22 又エルザレムより下りし律法學士等も、彼ベエルゼブブに憑かれたり、其惡魔を逐払ふは惡魔の長に籍るなり、と云ひ居たり。
又エルサレムより下れる學者たちも『彼はベルゼブルに憑かれたり』と言ひ、かつ『惡鬼の首によりて惡鬼を逐ひ出すなり』と言ふ。
23 イエズス彼等を呼集めて、喩を以て曰ひけるは、サタン争でかサタンを逐払ふを得んや。
イエス彼らを呼びよせ、譬にて言ひ給ふ『サタンはいかでサタンを逐ひ出し得んや。
もし家 分れ爭はば、其の家 立つこと能はざるべし。
26 サタン若己に起ち逆らはば、是自ら分れ争ふもの、立つ能はずして、却て亡ぶべし。
もしサタン己に逆ひて分れ爭はば、立つこと能はず、反つて亡び果てん。
27 如何なる人も、剛き者の家に入りて其家具を掠めんには、先剛き者を縛らざれば能はず、[縛りて後]其家を掠むべし。
誰にても先づ強き者を縛らずば、強き者の家に入りて其の家財を奪ふこと能はじ、縛りて後その家を奪ふべし。
28 我誠に汝等に告ぐ、人の子等が一切の罪、及冒涜せし其冒涜は赦されん、
まことに汝らに告ぐ、人の子らの凡ての罪と、けがす瀆とは赦されん。
29 然れども聖霊を冒涜せし者は永遠に赦を得ず、永遠の罪に服すべし、と。 (aiōn , aiōnios )
されど聖 靈をけがす者は、永遠に赦されず、永遠の罪に定めらるべし』 (aiōn , aiōnios )
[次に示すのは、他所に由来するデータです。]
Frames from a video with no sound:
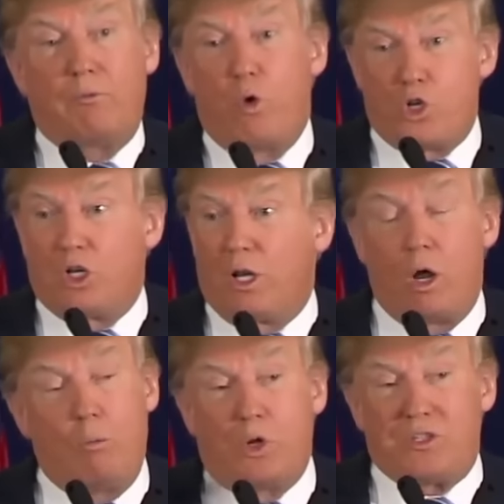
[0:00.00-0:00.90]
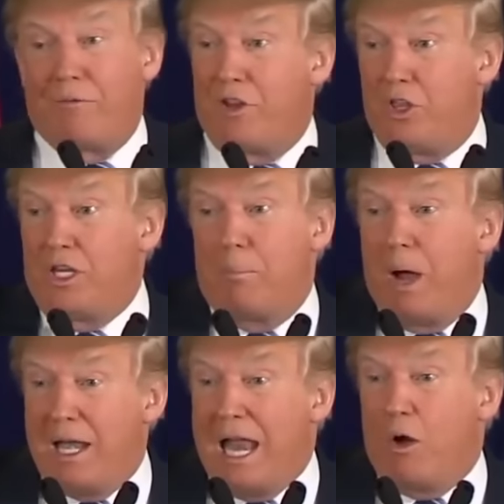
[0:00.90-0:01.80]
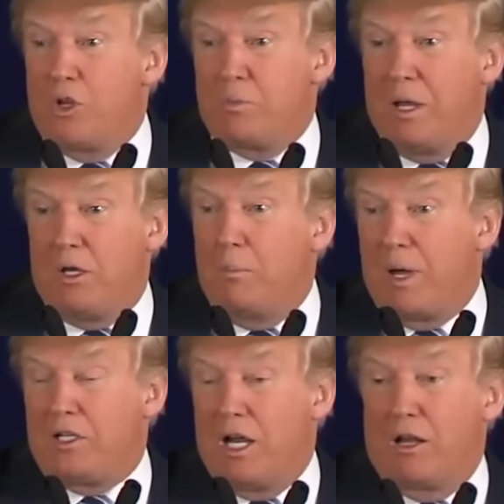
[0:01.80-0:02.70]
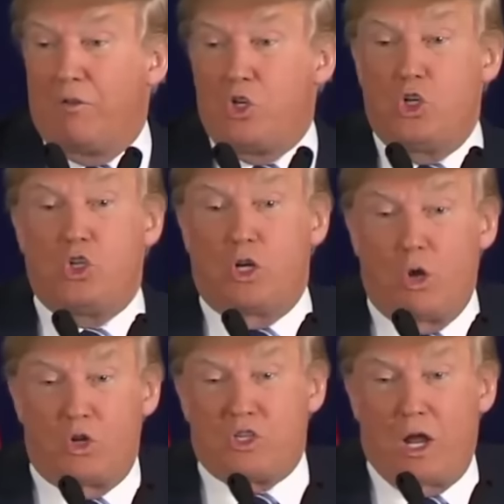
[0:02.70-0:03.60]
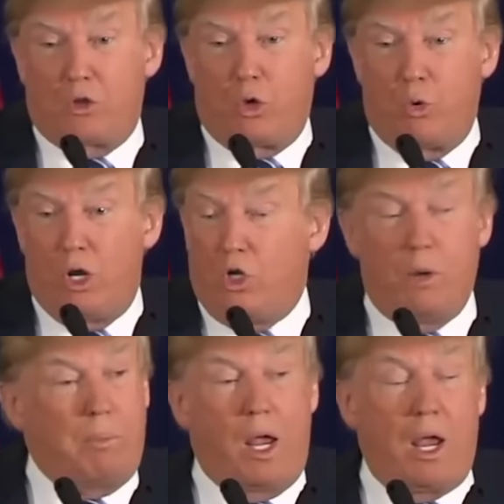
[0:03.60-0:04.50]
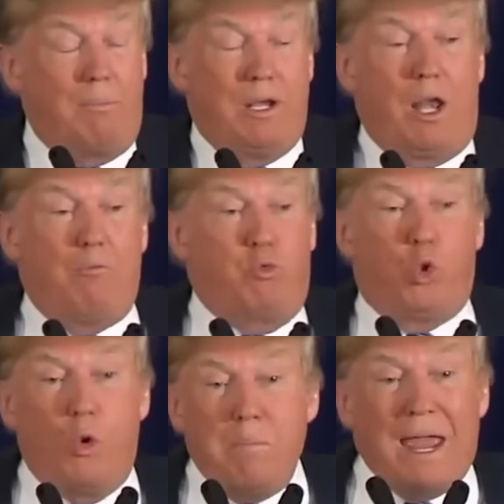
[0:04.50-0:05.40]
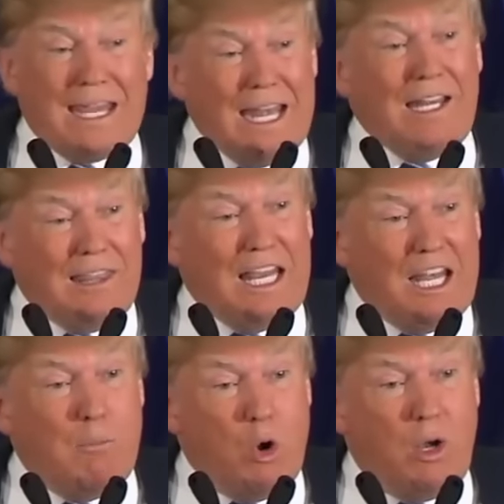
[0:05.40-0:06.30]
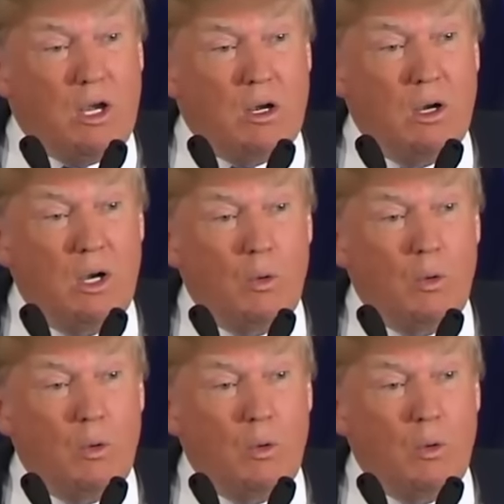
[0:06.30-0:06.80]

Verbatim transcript: Unfortunately, almost everything you buy now is made. You buy televisions. You go to South Korea. You buy. I mean, do we make anything anymore here?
30 斯く曰ひしは人々、彼汚鬼に憑かれたり、と云ひ居ればなり。
これは彼らイエスを『穢れし靈に憑かれたり』と云へるが故なり。
31 時にイエズスの母と兄弟等と、來りて外に立ち、人を遣はして彼を呼ばしめしに、
ここにイエスの母と兄弟と來りて外に立ち、人を遣してイエスを呼ばしむ。
32 群衆彼を環りて坐し居たりけるが、人々彼に告げて、看よ、汝の母と兄弟等と外に在りて汝を尋ぬ、と云ひしかば、
群衆イエスを環りて坐したりしが、或 者いふ『視よ、なんぢの母と兄弟 姉妹と外にありて汝を尋ぬ』
33 イエズス彼等に答へて曰ひけるは、誰か我が母、我が兄弟なるぞ、と。
イエス答へて言ひ給ふ『わが母、わが兄弟とは誰ぞ』
34 又己が周圍に坐せる人々を視廻しつつ曰ひけるは、是ぞ我母、我兄弟なる、
かくて周圍に坐する人々を見囘して言ひたまふ『視よ、これは我が母、わが兄弟なり。
35 其は神の御旨を行ふ人は、是我兄弟、我姉妹、我母なればなり、と。